[Date Prev][Date Next] [Thread Prev][Thread Next] [Date Index] [Thread Index]

Re: Introducing salsa-status.debian.net



Apologies for a delayed response. I wanted to get back sooner, but things got a bit chaotic wrapping up GSoC.


> First of all, nice work.
> Yes! It's a nice-looking dashboard indeed :)
Thanks, Ananthu and Andrea! :)

> But that aside, the name sound incredibily misleading to me, as it's
> not salsa-status, but rather salsa-ci-status.
The domain name, salsa-status.debian.net, was intentionally kept generic to allow for future expansions if any, such as including global status/stats about Salsa and not just be limited to Salsa CI. The dashboard provides a much richer visualization and improves transparency, and I believe many folks would be interested in having this. This, of course, depends on collaborations from Salsa admins :) We have an issue tracker for this at https://salsa.debian.org/salsa/todo/-/issues/41 to explore the possibilities for the same.

> I'd like it more if I can see it on my mobile screen without needing desktop view though :p
Added to my todo list! :^)


Quoting Alexander,
> Which api endpoint do you scrape and how often?
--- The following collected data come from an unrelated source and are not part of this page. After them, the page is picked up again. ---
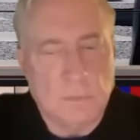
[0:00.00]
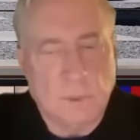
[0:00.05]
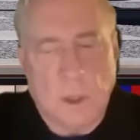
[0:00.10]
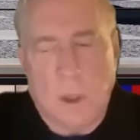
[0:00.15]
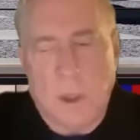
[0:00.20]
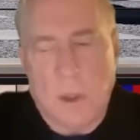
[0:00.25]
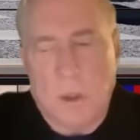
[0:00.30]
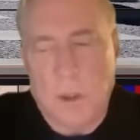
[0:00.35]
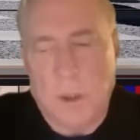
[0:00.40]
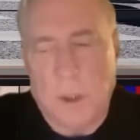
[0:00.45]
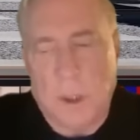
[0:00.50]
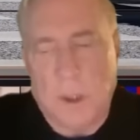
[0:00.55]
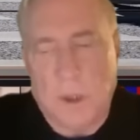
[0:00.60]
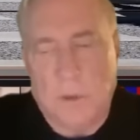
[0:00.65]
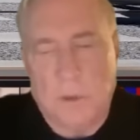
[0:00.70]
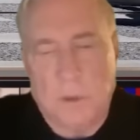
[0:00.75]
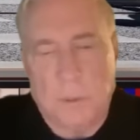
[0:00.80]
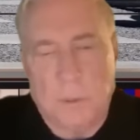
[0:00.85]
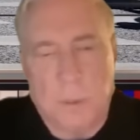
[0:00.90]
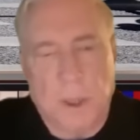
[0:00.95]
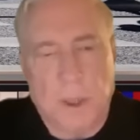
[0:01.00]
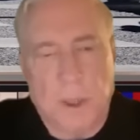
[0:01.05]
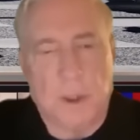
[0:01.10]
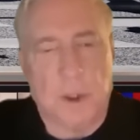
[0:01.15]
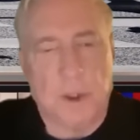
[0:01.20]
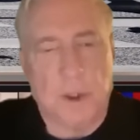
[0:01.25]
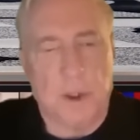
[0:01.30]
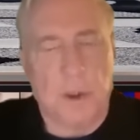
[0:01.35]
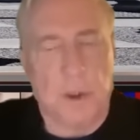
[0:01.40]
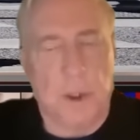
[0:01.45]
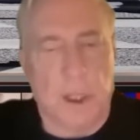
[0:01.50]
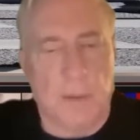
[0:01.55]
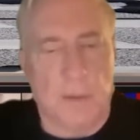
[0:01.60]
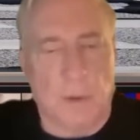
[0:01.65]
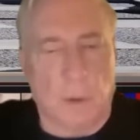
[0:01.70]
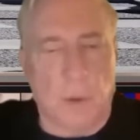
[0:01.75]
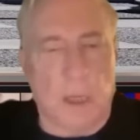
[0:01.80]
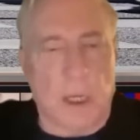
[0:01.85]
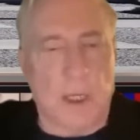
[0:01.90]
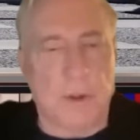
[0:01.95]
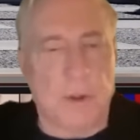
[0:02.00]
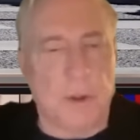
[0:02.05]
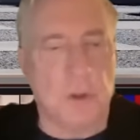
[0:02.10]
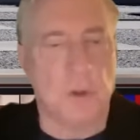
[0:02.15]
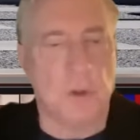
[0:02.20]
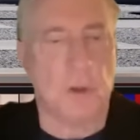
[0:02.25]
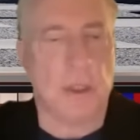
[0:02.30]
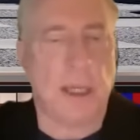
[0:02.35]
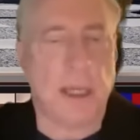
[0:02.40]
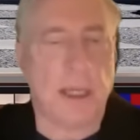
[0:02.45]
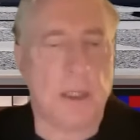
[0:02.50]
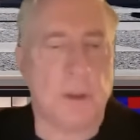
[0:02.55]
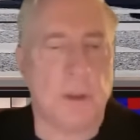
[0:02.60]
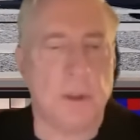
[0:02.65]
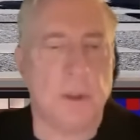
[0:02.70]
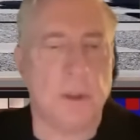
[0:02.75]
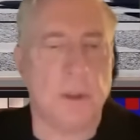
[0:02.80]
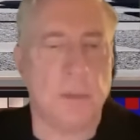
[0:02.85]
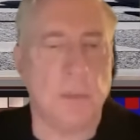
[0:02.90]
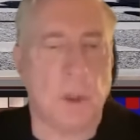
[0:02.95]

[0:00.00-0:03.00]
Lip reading: Oh, yes, because you have a rational actor in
Thanks, Alex! I understand your concern.
We mostly fetch from these endpoints:
`/projects/:id`
`/projects/:id/pipelines/:pipeline_id`
`/projects/:id/pipelines/:pipeline_id/jobs`

This results in roughly 250 - 300 API calls per hour on a sunny day, which I think is decently low. Initially, while development I expected there to be much higher traffic, so the backend was designed with extreme frugality to avoid hitting API rate limits (even without a token). However, testing revealed that the actual daily pipeline runs are far fewer than anticipated. The fewer runs are also a good sign, as it shows that pipelines aren’t being abused. I doubt that these api calls will put much stress, if at all.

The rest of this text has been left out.